3D. The gimmick that just won’t die.
They’re all singing from the same song sheet but when it comes to 3D I’m not sure I’m hearing them.
Everybody seems able to recall images of strange black and white folk in even stranger red and blue glasses. It’s a part of all our sci-fi childhoods along with transporter technology and blue skinned aliens.
Some things just won’t die.
Those 3D glasses have made such an impact upon every fan boy’s psyche that when it comes to getting a job and having a say in product design, the memory steers the adult, making the dream of 3D a constant in the lives of successive generations.
Whereas, in previous decades, 3D was used as a show stopping gimmick now it is becoming a game changer and every company in this dimension is determined to make it happen.
From super expensive TV sets to handheld gaming systems, the time of 3D might finally have come.
Where there’s a will there’s a way too much and we’ve seen every form of entertainment trial 3D as much ad they possibly can. Studios are scrambling to convert films to the format (stopping just short of the Police Academy series) and video games are all set and ready for it also.
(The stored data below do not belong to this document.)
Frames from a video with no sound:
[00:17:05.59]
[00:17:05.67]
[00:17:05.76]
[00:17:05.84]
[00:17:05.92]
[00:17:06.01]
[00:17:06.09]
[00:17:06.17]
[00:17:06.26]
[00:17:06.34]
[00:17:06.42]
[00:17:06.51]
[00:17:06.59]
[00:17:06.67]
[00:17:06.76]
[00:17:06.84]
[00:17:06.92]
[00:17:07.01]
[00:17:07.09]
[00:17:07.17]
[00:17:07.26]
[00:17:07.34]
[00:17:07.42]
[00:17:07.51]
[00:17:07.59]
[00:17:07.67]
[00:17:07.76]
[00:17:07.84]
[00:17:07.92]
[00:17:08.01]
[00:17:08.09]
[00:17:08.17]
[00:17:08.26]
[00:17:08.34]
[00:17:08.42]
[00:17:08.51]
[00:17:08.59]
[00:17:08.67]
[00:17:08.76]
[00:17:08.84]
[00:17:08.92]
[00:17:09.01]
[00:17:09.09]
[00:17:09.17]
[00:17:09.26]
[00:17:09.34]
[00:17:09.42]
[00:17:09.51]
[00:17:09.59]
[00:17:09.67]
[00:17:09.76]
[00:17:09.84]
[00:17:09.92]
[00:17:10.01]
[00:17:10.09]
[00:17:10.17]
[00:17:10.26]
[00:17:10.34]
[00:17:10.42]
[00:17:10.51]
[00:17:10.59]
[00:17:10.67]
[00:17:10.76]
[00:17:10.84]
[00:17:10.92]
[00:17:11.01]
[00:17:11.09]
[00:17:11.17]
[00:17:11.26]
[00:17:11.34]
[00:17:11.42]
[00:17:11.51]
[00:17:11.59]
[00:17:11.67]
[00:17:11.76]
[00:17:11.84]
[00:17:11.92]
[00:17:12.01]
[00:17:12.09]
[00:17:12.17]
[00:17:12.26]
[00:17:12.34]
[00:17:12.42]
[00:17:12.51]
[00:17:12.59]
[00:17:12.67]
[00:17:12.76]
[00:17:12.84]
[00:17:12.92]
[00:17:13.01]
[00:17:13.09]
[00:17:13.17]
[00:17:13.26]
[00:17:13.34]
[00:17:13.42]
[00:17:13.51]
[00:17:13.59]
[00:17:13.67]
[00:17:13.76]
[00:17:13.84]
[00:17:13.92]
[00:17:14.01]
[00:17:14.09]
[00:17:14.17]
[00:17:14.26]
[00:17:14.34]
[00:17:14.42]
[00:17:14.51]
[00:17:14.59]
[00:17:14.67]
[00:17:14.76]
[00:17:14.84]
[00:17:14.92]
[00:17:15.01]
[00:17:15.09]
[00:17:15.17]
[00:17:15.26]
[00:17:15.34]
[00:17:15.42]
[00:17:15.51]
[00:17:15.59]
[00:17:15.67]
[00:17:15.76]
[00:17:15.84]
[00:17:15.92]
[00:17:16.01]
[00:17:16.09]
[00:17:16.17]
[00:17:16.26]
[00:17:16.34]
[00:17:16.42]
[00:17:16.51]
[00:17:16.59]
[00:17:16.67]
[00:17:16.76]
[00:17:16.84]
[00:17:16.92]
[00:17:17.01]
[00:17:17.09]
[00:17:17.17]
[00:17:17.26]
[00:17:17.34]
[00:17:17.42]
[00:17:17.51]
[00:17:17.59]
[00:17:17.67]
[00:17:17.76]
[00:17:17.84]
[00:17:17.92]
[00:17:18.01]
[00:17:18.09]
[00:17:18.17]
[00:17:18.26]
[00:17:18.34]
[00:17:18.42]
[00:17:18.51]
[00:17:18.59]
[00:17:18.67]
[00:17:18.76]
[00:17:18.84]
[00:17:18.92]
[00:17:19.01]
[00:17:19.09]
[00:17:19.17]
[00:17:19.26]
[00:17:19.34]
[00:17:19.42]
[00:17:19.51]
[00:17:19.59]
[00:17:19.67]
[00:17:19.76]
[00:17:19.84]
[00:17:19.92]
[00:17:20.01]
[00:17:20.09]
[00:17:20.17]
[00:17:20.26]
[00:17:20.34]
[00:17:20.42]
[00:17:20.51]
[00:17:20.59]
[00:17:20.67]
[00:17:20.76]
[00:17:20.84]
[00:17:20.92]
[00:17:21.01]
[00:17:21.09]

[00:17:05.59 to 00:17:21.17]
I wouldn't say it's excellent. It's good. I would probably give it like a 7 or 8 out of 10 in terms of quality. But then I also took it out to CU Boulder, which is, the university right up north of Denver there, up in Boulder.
It would come as no surprise if we see a 3D Switchover being publicly funded a few years from now.
But beyond the pre-pubescent fascination with the technology (no doubt born from a desire to see naked ladies with depth) where is the real value? Is being able to see Elsie Tanner (she’s still in Coronation Street right?) push a pint of mild out of the screen really worth the awkwardness of wearing a pair of glasses that dull the image and thereby actually reduce the user experience?
And that’s what it’s all supposed to be about, right? The user experience. Not the continual need to create new products, however vacuous, in order to persuade us to ditch things like those old fashioned flat screen HDTV sets we bought for the World Cup. If we can persuaded of the need for something then the rest is just a PIN number away.
So will it change the way we tell stories? Probably not but then neither did the coming of colour.